Chris Lalancette wrote:> All (but especially those working on the UI),
> One thing that we are woefully weak on right now is showing the state
of
> the managed nodes in the datacenter/collection (Iain and I had something of
a
> conversation about this on Friday). In fact, we have no state at all, once
the
> node has contacted us initially. This obviously needs to change; we need
to
> know the state of the host. On the backend, we actually already have a
daemon
> to periodically check machines we manage, called host-status. We need to
> display this data on the UI.
> However, we actually need something further. Take the following
situation:
>
> 1. 3 virtual machines are started on some node, node X
> 2. node X crashes for whatever reason
> 3. Admin reboots node X
>
> At this point, you would think it would be safe to restart the 3 VMs that
were
> on node X when it crashed.
> However, it is actually not; we can't be sure
> whether node X actually crashed, or we couldn't contact it at the
moment due to
> some (transient) network failure.
>
Um, I think I know where you are going but in the example you give, the
admin reboots the node, so we know that it has been rebooted, correct ?

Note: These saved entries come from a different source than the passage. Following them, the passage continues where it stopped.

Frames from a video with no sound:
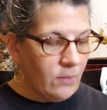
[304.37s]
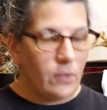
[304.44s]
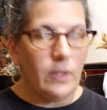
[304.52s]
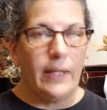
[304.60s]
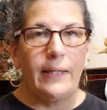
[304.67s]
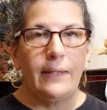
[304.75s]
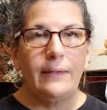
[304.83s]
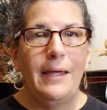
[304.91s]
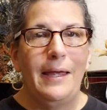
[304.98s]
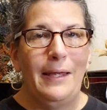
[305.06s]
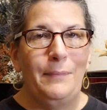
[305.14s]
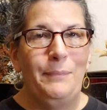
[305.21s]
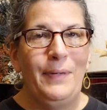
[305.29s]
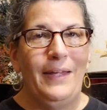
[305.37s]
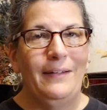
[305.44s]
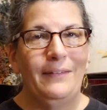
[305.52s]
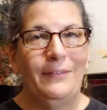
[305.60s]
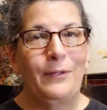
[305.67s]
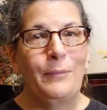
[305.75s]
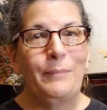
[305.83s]
looked like they've been a
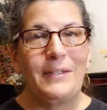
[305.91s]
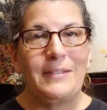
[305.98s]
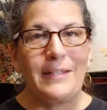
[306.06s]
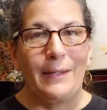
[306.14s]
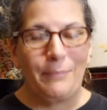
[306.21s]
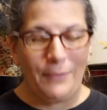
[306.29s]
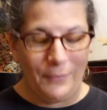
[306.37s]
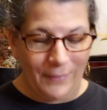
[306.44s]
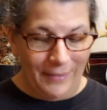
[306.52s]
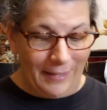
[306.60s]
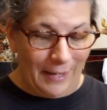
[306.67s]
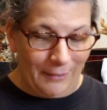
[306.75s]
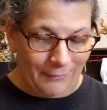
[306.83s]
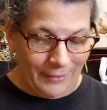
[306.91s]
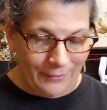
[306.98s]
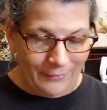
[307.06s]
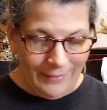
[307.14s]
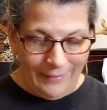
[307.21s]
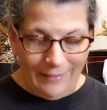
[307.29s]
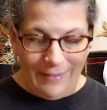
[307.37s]
little bit tampered with. I don't know.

Or are saying that the admin initiated a reboot via the wui and we can't
tell if the wui actually rebooted the system ?
If we have reestablished connectivity to the host we could check the
"uptime" of the box to determine how long it has been up. Not sure if
we
can get this from libvirt or collectd but there other ways to get the
data. In a properly implemented system we could also look for other
signs of activity, for instance, is the host reading from or writing to
storage?
Also, not sure that it has just be a "transient" network failure. The
mechanisms we are currently implementing to get this data are based on
UDP which is unreliable. If there is heavy network usage, there is no
guarantee of the data getting through.
There are also lots of other pieces to solving this lack of contact. Is
this the only host that we don't see or are there others "missing"
as
well. Being able to include some knowledge of network topology and
power "grids" at some point in the future will help determine if a
circuit breaker popped or if a switch is down.> The result of this is that we need some sort of fence, that will
*really*
> shoot the node in the head, and make sure we don't corrupt guest disks.

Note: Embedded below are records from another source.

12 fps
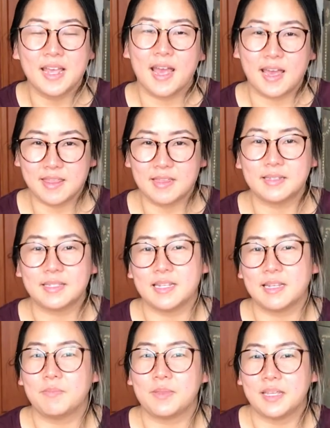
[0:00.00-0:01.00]
And then
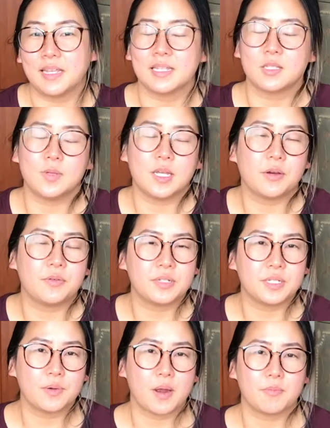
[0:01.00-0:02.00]
same thing as we go
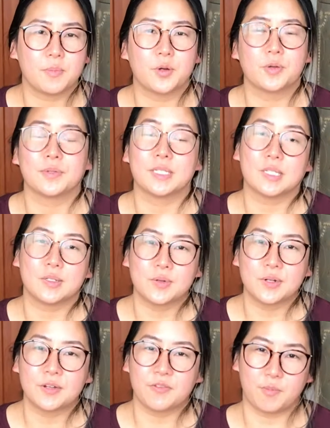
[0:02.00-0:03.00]
into our more
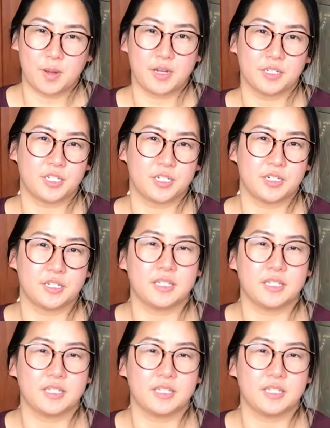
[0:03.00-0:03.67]
restorative postures,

Not sure that resetting a host running guests is the best thing to do in
an attempt to not corrupt the data on the disks, especially if we are
not sure that the guests / system are really down or that we just can't
get to it via the network. > Since
> we don't currently have the code for that, Dan suggested the
"manual fence";
> that is, the admin walks over and has to manual power cycle the box. I
think
> that's the right short-term solution. This requires a UI to move a
managed node
> from the "unknown/can't be contacted" state, back to
"alive", once the admin has
> rebooted the box.
>
> I know this is a long e-mail, so the short of it is:
> 1) We need to display host health/status on the UI
> 2) We need the ability in the UI to move a host from one (arbitrary?)
state to
> another (arbitrary?) state.
>
And if some of these states include things like "reboot initiated, boot
initiated", etc we can refine our need to shoot things in the head. As
an example, if we tell a host to reboot, when it comes back up, we
should be able to check "uptime" to make sure that it really did
reboot.
Also, by logging the command to reboot and the time contact is
reestablished, we can build a "map" of reboot times for the hosts
going
forward. Establishing baselines for individual hosts would allow us to
trigger warnings in the future once a host has exceeded its
"typical"
reboot time.> Thoughts?
> Chris Lalancette
>
>
I understand that there are valid concerns about being able to determine
the state of guests. I do think that this can be mitigated by also
monitoring the state of the guests. I think that people assume that we
can't do that because collectd and libvirt can't get us info on things
like a windoze guest. However, I would propose that we look at the
issues to be solved and then pick an implementation instead of picking
an implementation and saying what can't be done.> _______________________________________________
> Ovirt-devel mailing list
> Ovirt-devel at redhat.com
> https://www.redhat.com/mailman/listinfo/ovirt-devel
>
So, one piece of this puzzle that hasn't been really clear to me is how
we are controlling the host. Are there plans to try using an IPMI
interface ?
Will we be able to tap into remote controlled power strips ?
Closing thought I'd like to share:
When I break it down, I view oVirt as Network Management system. It
provisions, monitors and manages systems over the network. I'm not
saying its not specialized, but if you compare it to management systems
out there, it does the same basic functionality just on a different set
of problems. I think that if we approach it that way, we will find that
there are lot of solutions to these issues available to us.
-mark